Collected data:
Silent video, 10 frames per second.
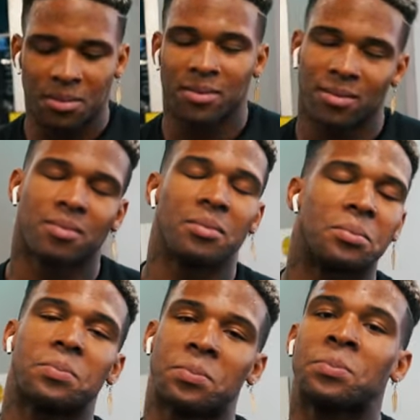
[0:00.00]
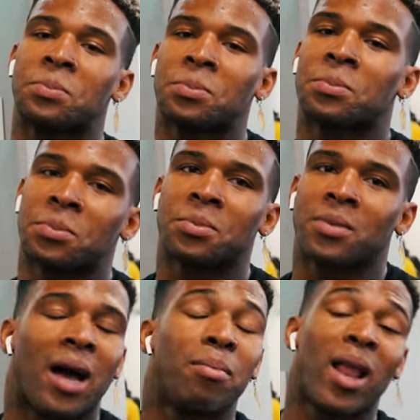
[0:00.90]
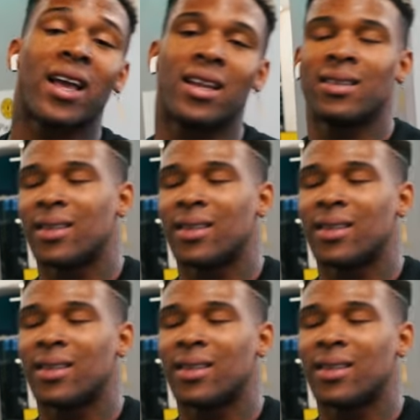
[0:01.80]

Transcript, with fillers: do three plates at ten. Yeah. I'm liking it,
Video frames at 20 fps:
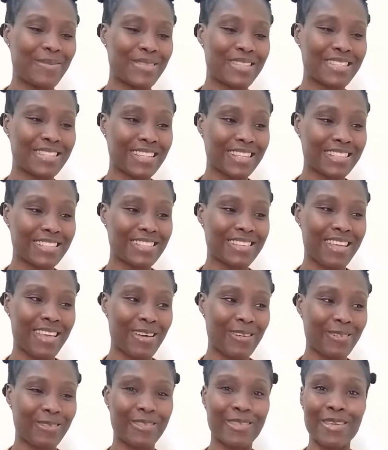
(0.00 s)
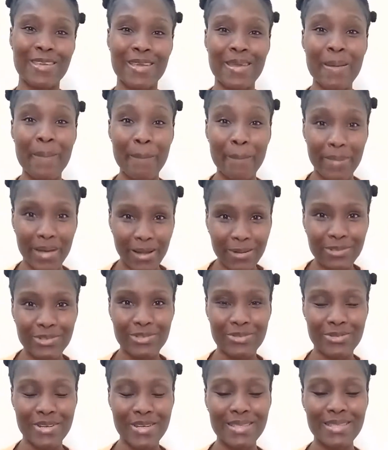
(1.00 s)
setting healthy
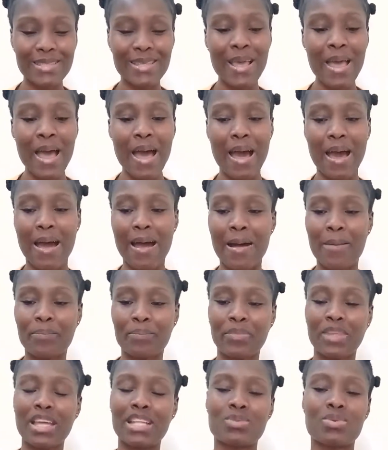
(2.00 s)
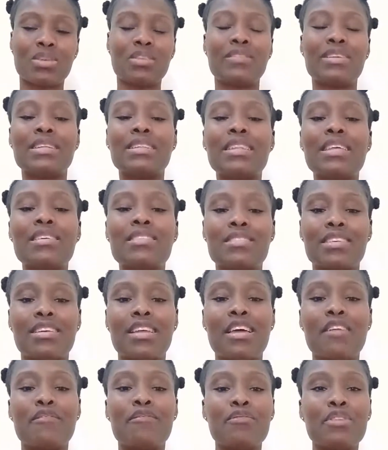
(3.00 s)
boundaries. It's one of the things that
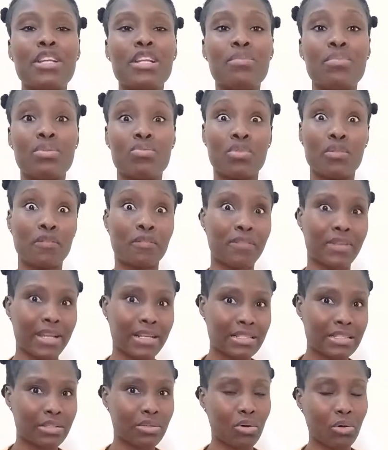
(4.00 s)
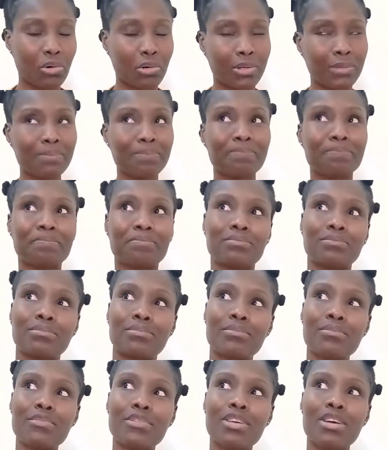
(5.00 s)
I've really been reflecting on,
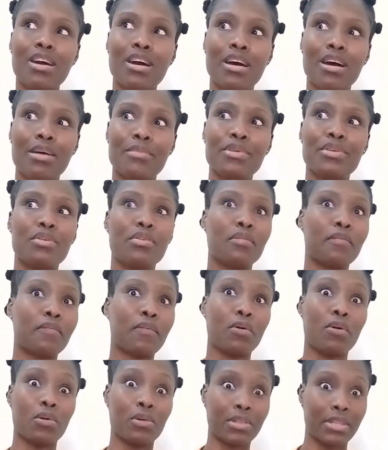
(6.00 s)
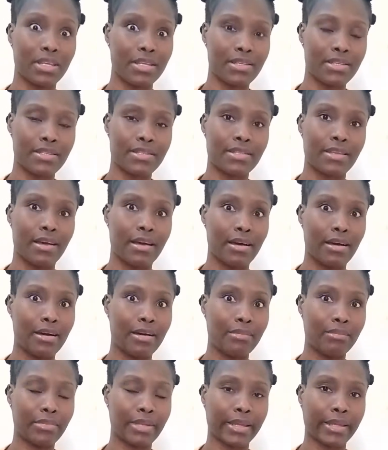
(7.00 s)
for all these
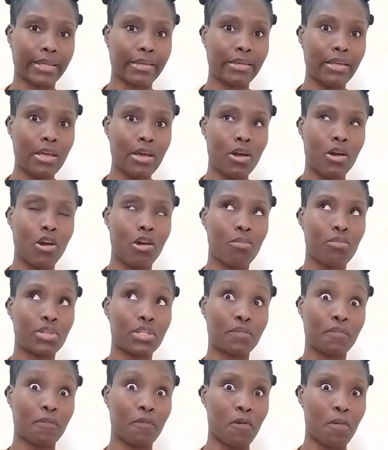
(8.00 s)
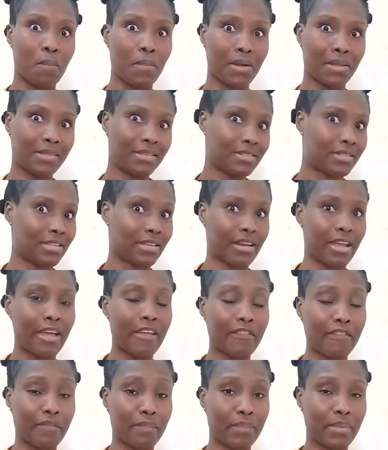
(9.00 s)
like almost 4 months that
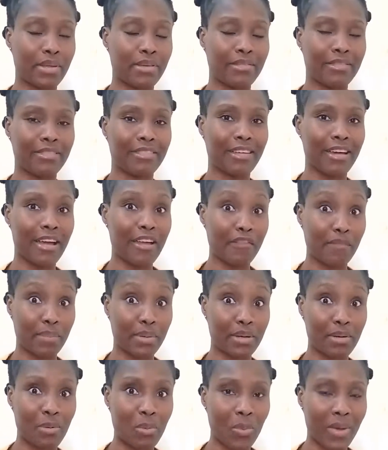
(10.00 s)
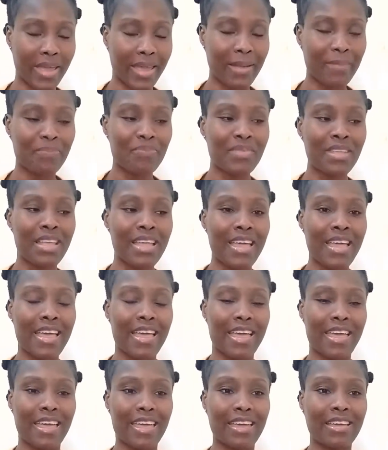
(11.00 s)
I've been away.
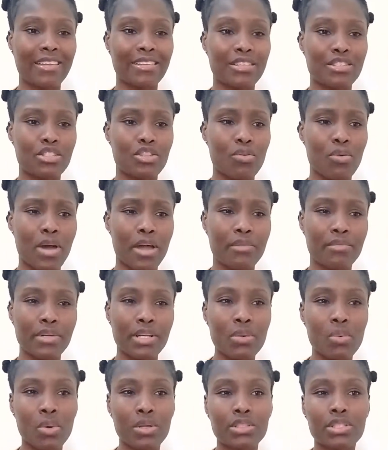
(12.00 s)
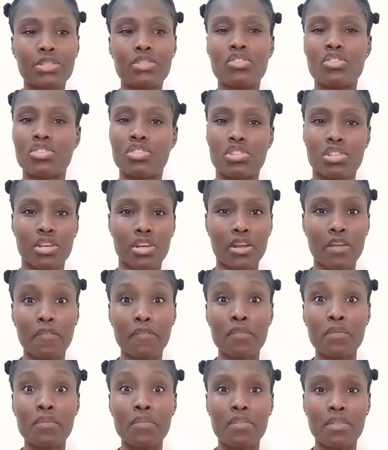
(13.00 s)
And so I really wanted to share a few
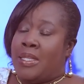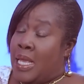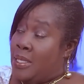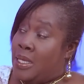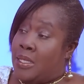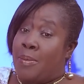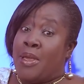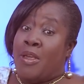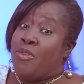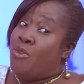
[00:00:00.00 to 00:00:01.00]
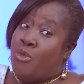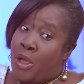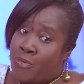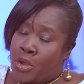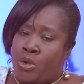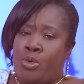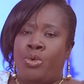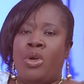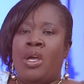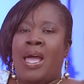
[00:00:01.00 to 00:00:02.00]
entertainment giving
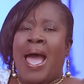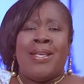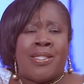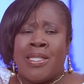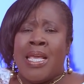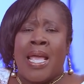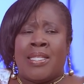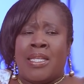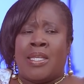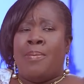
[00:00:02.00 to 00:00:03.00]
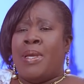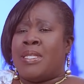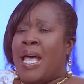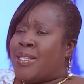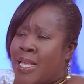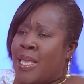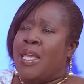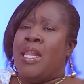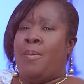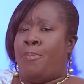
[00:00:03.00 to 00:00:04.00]
revenue, I see entertainment as a
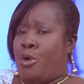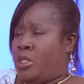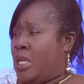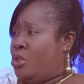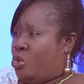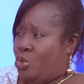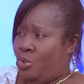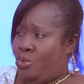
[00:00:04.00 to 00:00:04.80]
healing process too.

Try it:
Would you write each entry out again exactly, omitting the images?

Expected output:
Silent video, 10 frames per second.
[0:00.00]
[0:00.90]
[0:01.80]

Transcript, with fillers: do three plates at ten. Yeah. I'm liking it,
Video frames at 20 fps:
(0.00 s)
(1.00 s)
setting healthy
(2.00 s)
(3.00 s)
boundaries. It's one of the things that
(4.00 s)
(5.00 s)
I've really been reflecting on,
(6.00 s)
(7.00 s)
for all these
(8.00 s)
(9.00 s)
like almost 4 months that
(10.00 s)
(11.00 s)
I've been away.
(12.00 s)
(13.00 s)
And so I really wanted to share a few
[00:00:00.00 to 00:00:01.00]
[00:00:01.00 to 00:00:02.00]
entertainment giving
[00:00:02.00 to 00:00:03.00]
[00:00:03.00 to 00:00:04.00]
revenue, I see entertainment as a
[00:00:04.00 to 00:00:04.80]
healing process too.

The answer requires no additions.